▸ Data excerpts:

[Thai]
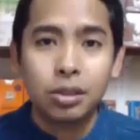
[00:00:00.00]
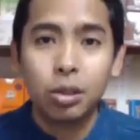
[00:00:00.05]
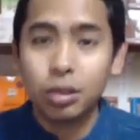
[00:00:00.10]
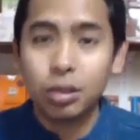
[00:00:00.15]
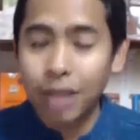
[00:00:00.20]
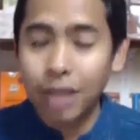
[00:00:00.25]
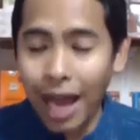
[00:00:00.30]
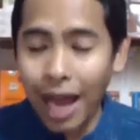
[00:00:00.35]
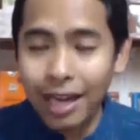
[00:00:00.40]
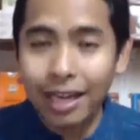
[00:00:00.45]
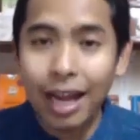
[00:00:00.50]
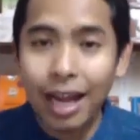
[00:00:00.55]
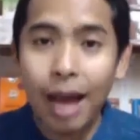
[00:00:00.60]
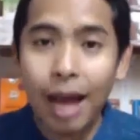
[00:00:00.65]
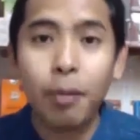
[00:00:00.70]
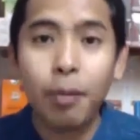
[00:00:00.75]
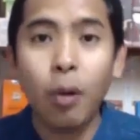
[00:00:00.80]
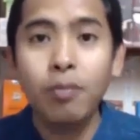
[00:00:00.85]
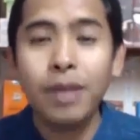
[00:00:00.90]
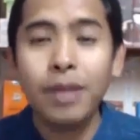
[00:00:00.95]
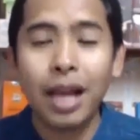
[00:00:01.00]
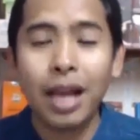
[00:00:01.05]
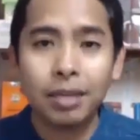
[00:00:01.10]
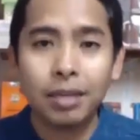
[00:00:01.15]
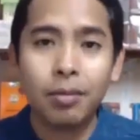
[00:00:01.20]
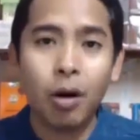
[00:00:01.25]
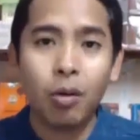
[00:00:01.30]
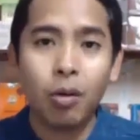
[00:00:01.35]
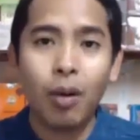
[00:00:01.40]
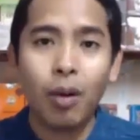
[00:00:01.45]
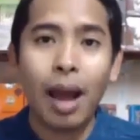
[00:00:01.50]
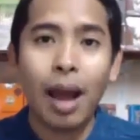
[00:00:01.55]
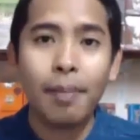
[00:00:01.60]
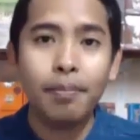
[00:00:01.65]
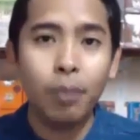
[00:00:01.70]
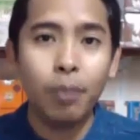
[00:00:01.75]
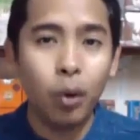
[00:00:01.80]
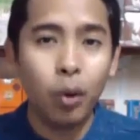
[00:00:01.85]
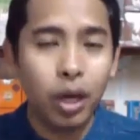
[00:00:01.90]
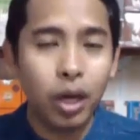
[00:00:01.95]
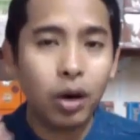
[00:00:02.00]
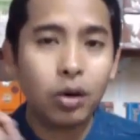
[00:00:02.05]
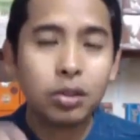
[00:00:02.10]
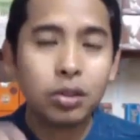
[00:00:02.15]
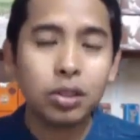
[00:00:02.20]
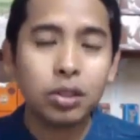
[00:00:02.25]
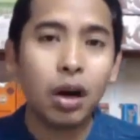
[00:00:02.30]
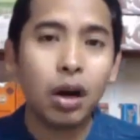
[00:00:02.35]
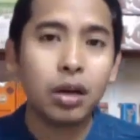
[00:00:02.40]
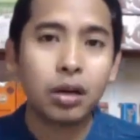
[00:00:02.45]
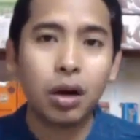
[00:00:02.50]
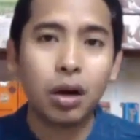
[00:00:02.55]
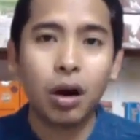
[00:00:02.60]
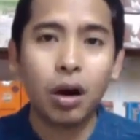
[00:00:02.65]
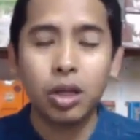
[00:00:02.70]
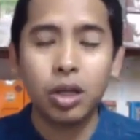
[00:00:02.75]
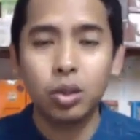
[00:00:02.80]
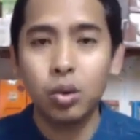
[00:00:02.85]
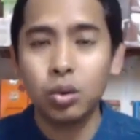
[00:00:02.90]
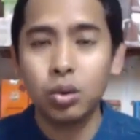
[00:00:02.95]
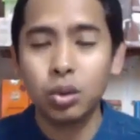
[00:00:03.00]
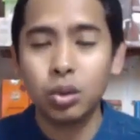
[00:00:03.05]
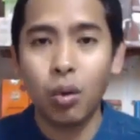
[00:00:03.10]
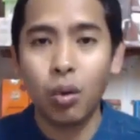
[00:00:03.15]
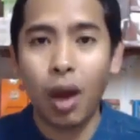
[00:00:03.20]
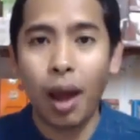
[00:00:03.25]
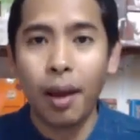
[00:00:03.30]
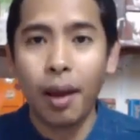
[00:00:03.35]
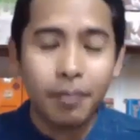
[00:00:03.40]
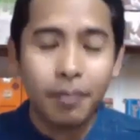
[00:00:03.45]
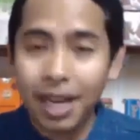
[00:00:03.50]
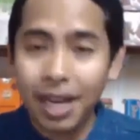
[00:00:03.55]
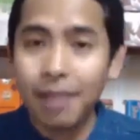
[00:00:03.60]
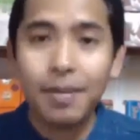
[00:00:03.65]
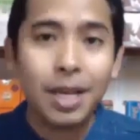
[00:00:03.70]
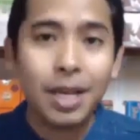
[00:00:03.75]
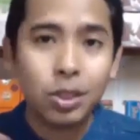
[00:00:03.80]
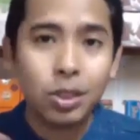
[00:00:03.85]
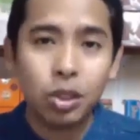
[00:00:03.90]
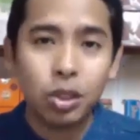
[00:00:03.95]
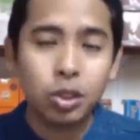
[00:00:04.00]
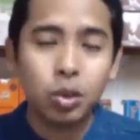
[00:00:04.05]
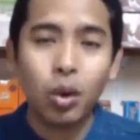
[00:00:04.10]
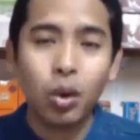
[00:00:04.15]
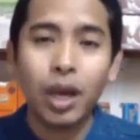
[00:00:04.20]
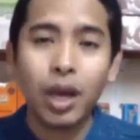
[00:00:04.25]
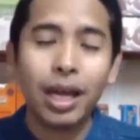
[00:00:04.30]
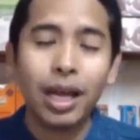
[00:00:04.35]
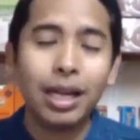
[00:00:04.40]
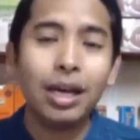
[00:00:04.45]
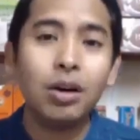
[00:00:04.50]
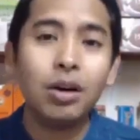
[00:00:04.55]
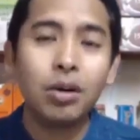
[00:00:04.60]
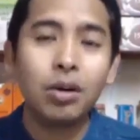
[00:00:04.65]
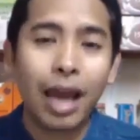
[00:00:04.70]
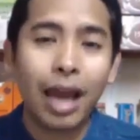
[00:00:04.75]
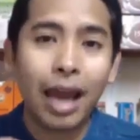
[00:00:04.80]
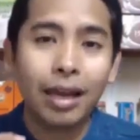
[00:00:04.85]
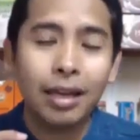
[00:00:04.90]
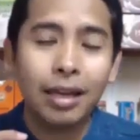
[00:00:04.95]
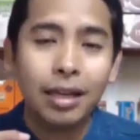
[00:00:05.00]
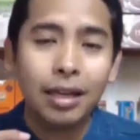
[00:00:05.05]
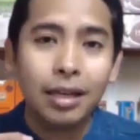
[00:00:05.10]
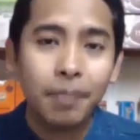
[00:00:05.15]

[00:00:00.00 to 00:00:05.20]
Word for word: สุดท้ายนี่นะครับ ผมอยากจะบอกว่าปุ๋ยของจอนคอยทุกตัว ไม่ได้มีส่วนช่วยในเรื่องของการ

▸ Exercise prompt:
Output each of the lines above exactly, apart from the images.

▸ Result of this exercise:
[Thai]
[00:00:00.00]
[00:00:00.05]
[00:00:00.10]
[00:00:00.15]
[00:00:00.20]
[00:00:00.25]
[00:00:00.30]
[00:00:00.35]
[00:00:00.40]
[00:00:00.45]
[00:00:00.50]
[00:00:00.55]
[00:00:00.60]
[00:00:00.65]
[00:00:00.70]
[00:00:00.75]
[00:00:00.80]
[00:00:00.85]
[00:00:00.90]
[00:00:00.95]
[00:00:01.00]
[00:00:01.05]
[00:00:01.10]
[00:00:01.15]
[00:00:01.20]
[00:00:01.25]
[00:00:01.30]
[00:00:01.35]
[00:00:01.40]
[00:00:01.45]
[00:00:01.50]
[00:00:01.55]
[00:00:01.60]
[00:00:01.65]
[00:00:01.70]
[00:00:01.75]
[00:00:01.80]
[00:00:01.85]
[00:00:01.90]
[00:00:01.95]
[00:00:02.00]
[00:00:02.05]
[00:00:02.10]
[00:00:02.15]
[00:00:02.20]
[00:00:02.25]
[00:00:02.30]
[00:00:02.35]
[00:00:02.40]
[00:00:02.45]
[00:00:02.50]
[00:00:02.55]
[00:00:02.60]
[00:00:02.65]
[00:00:02.70]
[00:00:02.75]
[00:00:02.80]
[00:00:02.85]
[00:00:02.90]
[00:00:02.95]
[00:00:03.00]
[00:00:03.05]
[00:00:03.10]
[00:00:03.15]
[00:00:03.20]
[00:00:03.25]
[00:00:03.30]
[00:00:03.35]
[00:00:03.40]
[00:00:03.45]
[00:00:03.50]
[00:00:03.55]
[00:00:03.60]
[00:00:03.65]
[00:00:03.70]
[00:00:03.75]
[00:00:03.80]
[00:00:03.85]
[00:00:03.90]
[00:00:03.95]
[00:00:04.00]
[00:00:04.05]
[00:00:04.10]
[00:00:04.15]
[00:00:04.20]
[00:00:04.25]
[00:00:04.30]
[00:00:04.35]
[00:00:04.40]
[00:00:04.45]
[00:00:04.50]
[00:00:04.55]
[00:00:04.60]
[00:00:04.65]
[00:00:04.70]
[00:00:04.75]
[00:00:04.80]
[00:00:04.85]
[00:00:04.90]
[00:00:04.95]
[00:00:05.00]
[00:00:05.05]
[00:00:05.10]
[00:00:05.15]

[00:00:00.00 to 00:00:05.20]
Word for word: สุดท้ายนี่นะครับ ผมอยากจะบอกว่าปุ๋ยของจอนคอยทุกตัว ไม่ได้มีส่วนช่วยในเรื่องของการ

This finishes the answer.